* **Exercise prompt**: Your copy should match the records exactly, except that no pictures appear in it.

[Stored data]
◆ ◆ ◆ ◆

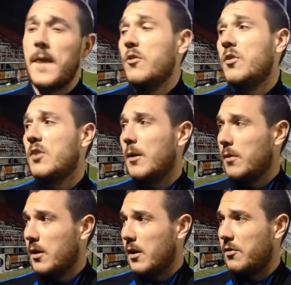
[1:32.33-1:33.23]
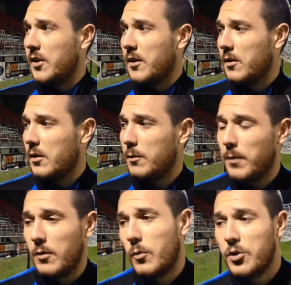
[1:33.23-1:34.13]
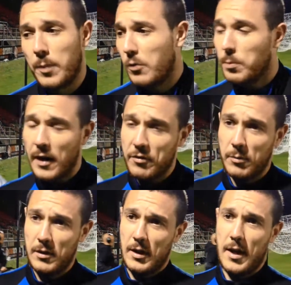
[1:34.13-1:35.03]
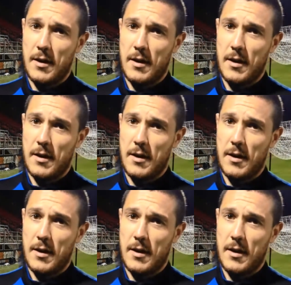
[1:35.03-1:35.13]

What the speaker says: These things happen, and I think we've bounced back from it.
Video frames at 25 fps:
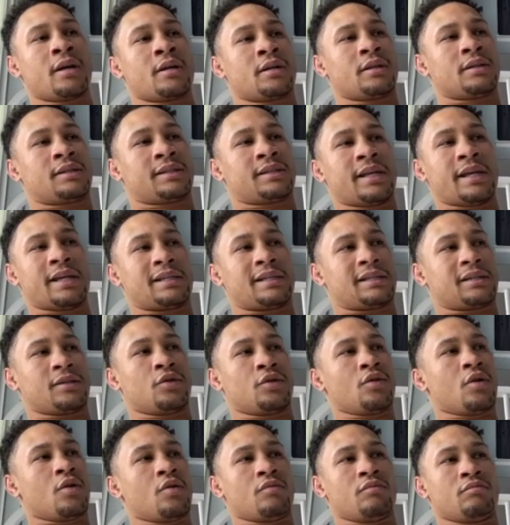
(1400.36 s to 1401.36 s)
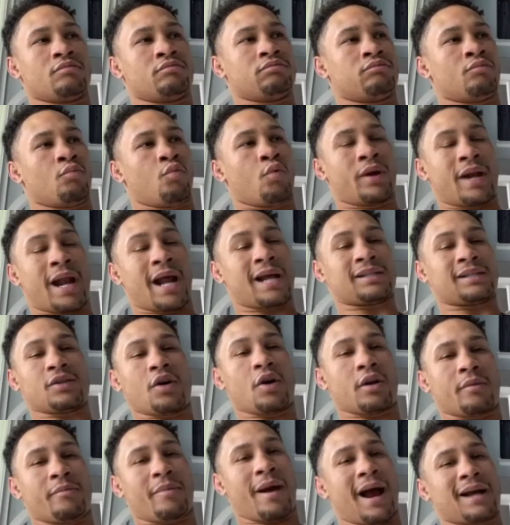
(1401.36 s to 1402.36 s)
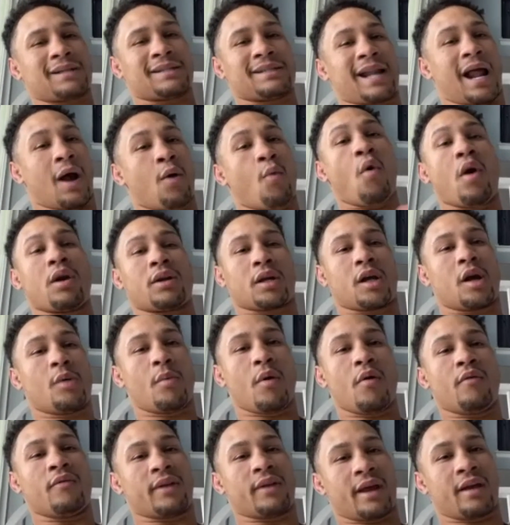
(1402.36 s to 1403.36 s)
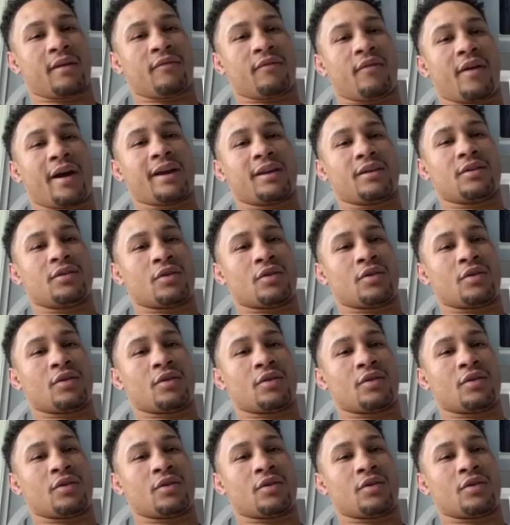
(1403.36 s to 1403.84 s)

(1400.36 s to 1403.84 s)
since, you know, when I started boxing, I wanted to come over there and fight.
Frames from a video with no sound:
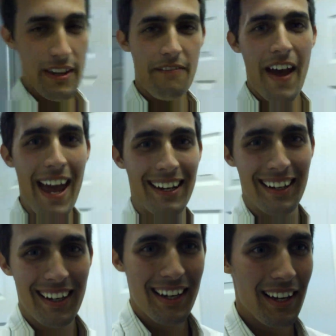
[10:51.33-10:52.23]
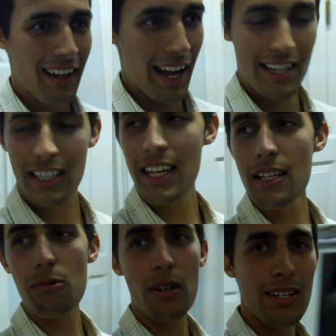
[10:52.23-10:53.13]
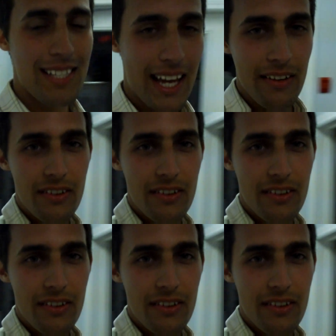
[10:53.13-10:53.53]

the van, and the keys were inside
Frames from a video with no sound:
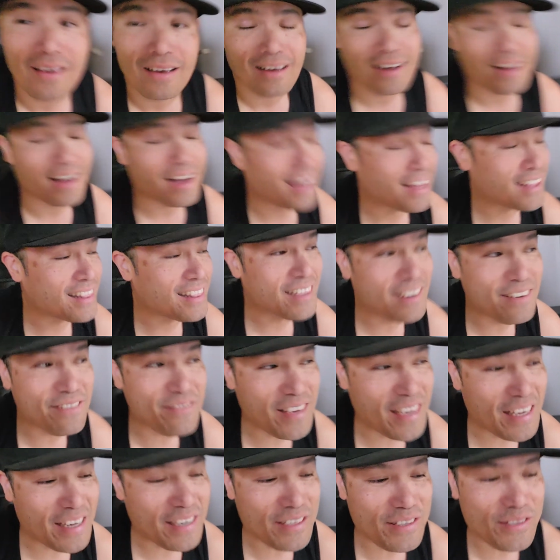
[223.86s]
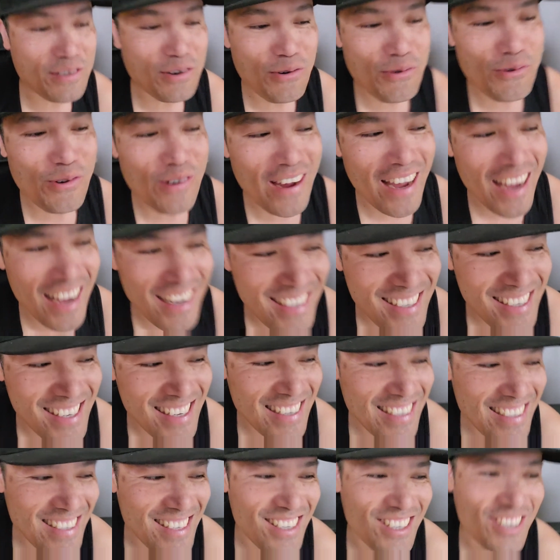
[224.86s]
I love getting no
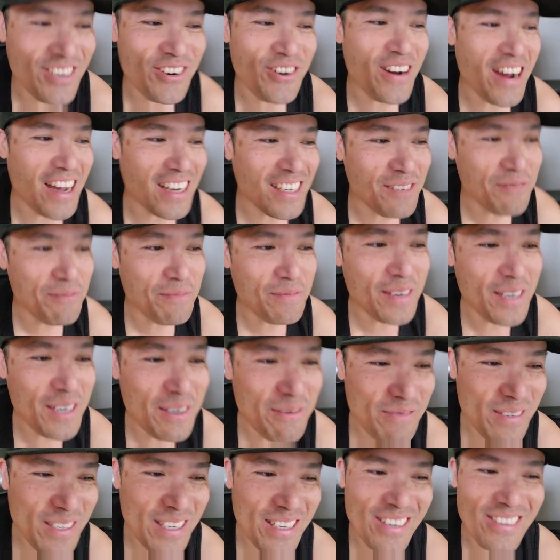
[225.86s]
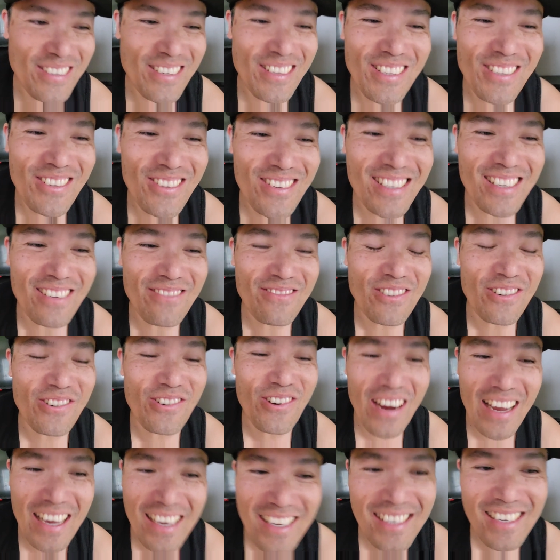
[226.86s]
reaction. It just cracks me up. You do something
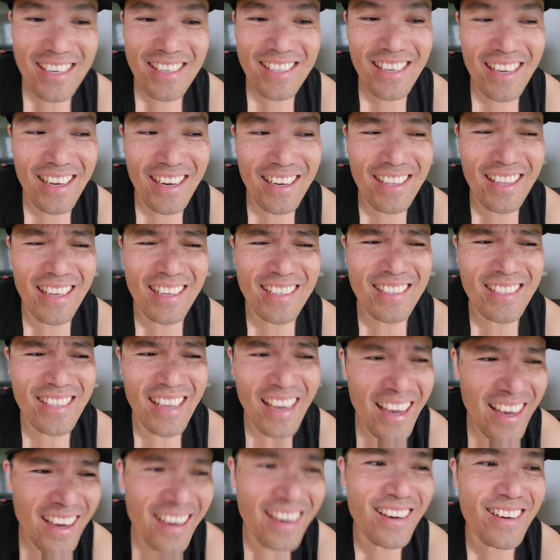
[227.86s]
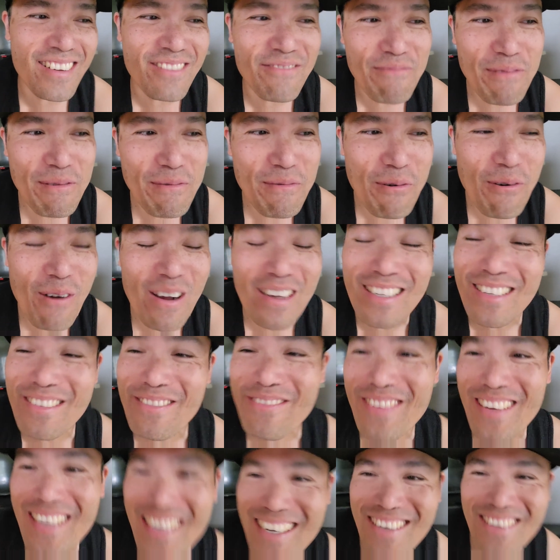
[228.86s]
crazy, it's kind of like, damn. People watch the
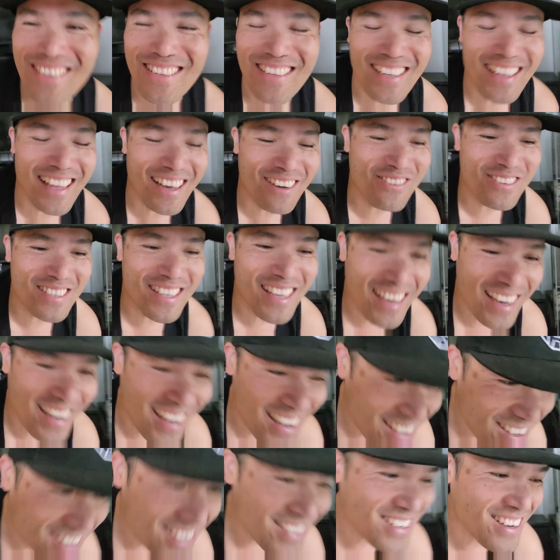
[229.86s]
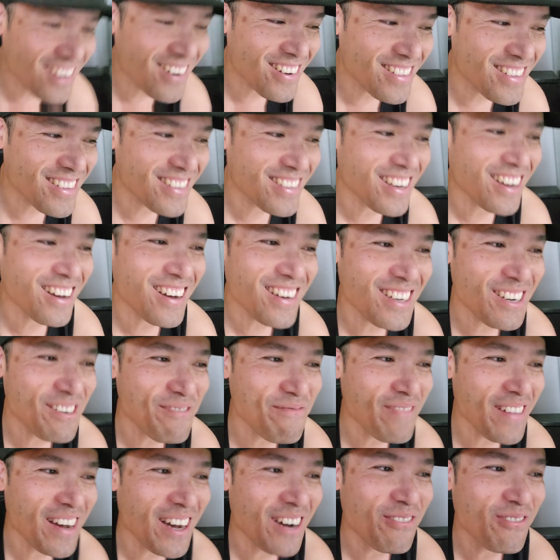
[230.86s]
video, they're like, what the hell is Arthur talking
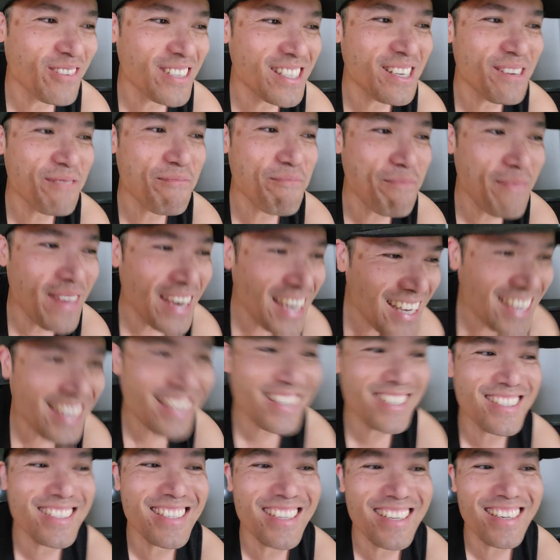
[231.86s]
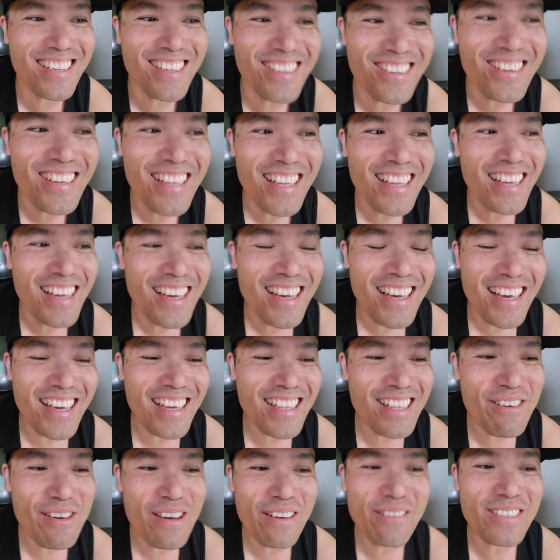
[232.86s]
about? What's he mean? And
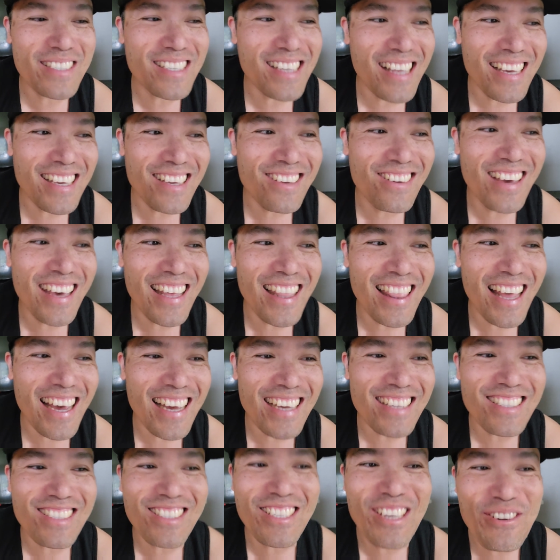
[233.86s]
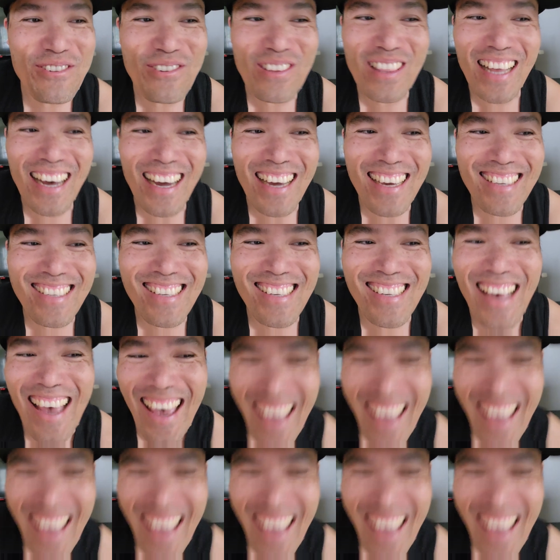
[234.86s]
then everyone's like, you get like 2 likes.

◆ ◆ ◆ ◆

* **Output**:
[1:32.33-1:33.23]
[1:33.23-1:34.13]
[1:34.13-1:35.03]
[1:35.03-1:35.13]

What the speaker says: These things happen, and I think we've bounced back from it.
Video frames at 25 fps:
(1400.36 s to 1401.36 s)
(1401.36 s to 1402.36 s)
(1402.36 s to 1403.36 s)
(1403.36 s to 1403.84 s)

(1400.36 s to 1403.84 s)
since, you know, when I started boxing, I wanted to come over there and fight.
Frames from a video with no sound:
[10:51.33-10:52.23]
[10:52.23-10:53.13]
[10:53.13-10:53.53]

the van, and the keys were inside
Frames from a video with no sound:
[223.86s]
[224.86s]
I love getting no
[225.86s]
[226.86s]
reaction. It just cracks me up. You do something
[227.86s]
[228.86s]
crazy, it's kind of like, damn. People watch the
[229.86s]
[230.86s]
video, they're like, what the hell is Arthur talking
[231.86s]
[232.86s]
about? What's he mean? And
[233.86s]
[234.86s]
then everyone's like, you get like 2 likes.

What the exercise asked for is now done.